Write out every single entry exactly.

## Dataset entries
□ □ □ □ □
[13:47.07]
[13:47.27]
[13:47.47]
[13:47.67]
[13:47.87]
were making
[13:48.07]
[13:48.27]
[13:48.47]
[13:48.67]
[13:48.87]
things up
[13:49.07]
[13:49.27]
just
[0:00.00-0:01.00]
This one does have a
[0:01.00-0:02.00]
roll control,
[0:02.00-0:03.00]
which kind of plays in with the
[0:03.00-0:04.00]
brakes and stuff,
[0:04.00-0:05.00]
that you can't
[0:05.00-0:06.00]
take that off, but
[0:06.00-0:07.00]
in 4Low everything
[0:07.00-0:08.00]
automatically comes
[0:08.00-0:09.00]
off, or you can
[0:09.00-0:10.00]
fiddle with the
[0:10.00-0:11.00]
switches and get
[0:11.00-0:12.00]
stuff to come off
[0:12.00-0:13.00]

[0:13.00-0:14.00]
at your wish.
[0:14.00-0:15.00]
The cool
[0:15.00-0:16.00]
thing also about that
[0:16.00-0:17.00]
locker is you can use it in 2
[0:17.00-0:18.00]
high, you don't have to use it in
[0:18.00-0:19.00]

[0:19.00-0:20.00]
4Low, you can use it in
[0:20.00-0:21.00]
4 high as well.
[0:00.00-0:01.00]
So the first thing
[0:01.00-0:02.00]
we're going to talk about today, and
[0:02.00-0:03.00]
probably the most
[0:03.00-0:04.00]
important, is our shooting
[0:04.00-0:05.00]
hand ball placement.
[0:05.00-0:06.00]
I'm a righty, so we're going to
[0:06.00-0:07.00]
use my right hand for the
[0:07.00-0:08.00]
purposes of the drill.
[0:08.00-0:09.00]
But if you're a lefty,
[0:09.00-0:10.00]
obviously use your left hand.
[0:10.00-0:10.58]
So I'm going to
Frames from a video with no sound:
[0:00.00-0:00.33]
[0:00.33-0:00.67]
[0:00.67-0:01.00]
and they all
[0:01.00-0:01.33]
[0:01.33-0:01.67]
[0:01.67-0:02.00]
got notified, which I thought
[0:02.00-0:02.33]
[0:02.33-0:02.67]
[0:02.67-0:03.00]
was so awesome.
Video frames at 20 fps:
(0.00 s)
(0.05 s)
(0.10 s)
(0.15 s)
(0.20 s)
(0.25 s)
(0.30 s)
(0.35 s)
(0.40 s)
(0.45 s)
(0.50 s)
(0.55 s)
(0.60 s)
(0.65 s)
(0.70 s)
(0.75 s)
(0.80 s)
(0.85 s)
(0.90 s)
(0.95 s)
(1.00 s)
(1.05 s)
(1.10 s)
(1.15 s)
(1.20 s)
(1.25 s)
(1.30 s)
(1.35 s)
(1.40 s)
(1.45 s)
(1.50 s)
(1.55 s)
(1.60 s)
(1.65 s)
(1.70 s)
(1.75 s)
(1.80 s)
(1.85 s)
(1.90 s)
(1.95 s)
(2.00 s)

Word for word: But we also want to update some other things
□ □ □ □ □
## Output below
[13:47.07]
[13:47.27]
[13:47.47]
[13:47.67]
[13:47.87]
were making
[13:48.07]
[13:48.27]
[13:48.47]
[13:48.67]
[13:48.87]
things up
[13:49.07]
[13:49.27]
just
[0:00.00-0:01.00]
This one does have a
[0:01.00-0:02.00]
roll control,
[0:02.00-0:03.00]
which kind of plays in with the
[0:03.00-0:04.00]
brakes and stuff,
[0:04.00-0:05.00]
that you can't
[0:05.00-0:06.00]
take that off, but
[0:06.00-0:07.00]
in 4Low everything
[0:07.00-0:08.00]
automatically comes
[0:08.00-0:09.00]
off, or you can
[0:09.00-0:10.00]
fiddle with the
[0:10.00-0:11.00]
switches and get
[0:11.00-0:12.00]
stuff to come off
[0:12.00-0:13.00]

[0:13.00-0:14.00]
at your wish.
[0:14.00-0:15.00]
The cool
[0:15.00-0:16.00]
thing also about that
[0:16.00-0:17.00]
locker is you can use it in 2
[0:17.00-0:18.00]
high, you don't have to use it in
[0:18.00-0:19.00]

[0:19.00-0:20.00]
4Low, you can use it in
[0:20.00-0:21.00]
4 high as well.
[0:00.00-0:01.00]
So the first thing
[0:01.00-0:02.00]
we're going to talk about today, and
[0:02.00-0:03.00]
probably the most
[0:03.00-0:04.00]
important, is our shooting
[0:04.00-0:05.00]
hand ball placement.
[0:05.00-0:06.00]
I'm a righty, so we're going to
[0:06.00-0:07.00]
use my right hand for the
[0:07.00-0:08.00]
purposes of the drill.
[0:08.00-0:09.00]
But if you're a lefty,
[0:09.00-0:10.00]
obviously use your left hand.
[0:10.00-0:10.58]
So I'm going to
Frames from a video with no sound:
[0:00.00-0:00.33]
[0:00.33-0:00.67]
[0:00.67-0:01.00]
and they all
[0:01.00-0:01.33]
[0:01.33-0:01.67]
[0:01.67-0:02.00]
got notified, which I thought
[0:02.00-0:02.33]
[0:02.33-0:02.67]
[0:02.67-0:03.00]
was so awesome.
Video frames at 20 fps:
(0.00 s)
(0.05 s)
(0.10 s)
(0.15 s)
(0.20 s)
(0.25 s)
(0.30 s)
(0.35 s)
(0.40 s)
(0.45 s)
(0.50 s)
(0.55 s)
(0.60 s)
(0.65 s)
(0.70 s)
(0.75 s)
(0.80 s)
(0.85 s)
(0.90 s)
(0.95 s)
(1.00 s)
(1.05 s)
(1.10 s)
(1.15 s)
(1.20 s)
(1.25 s)
(1.30 s)
(1.35 s)
(1.40 s)
(1.45 s)
(1.50 s)
(1.55 s)
(1.60 s)
(1.65 s)
(1.70 s)
(1.75 s)
(1.80 s)
(1.85 s)
(1.90 s)
(1.95 s)
(2.00 s)

Word for word: But we also want to update some other things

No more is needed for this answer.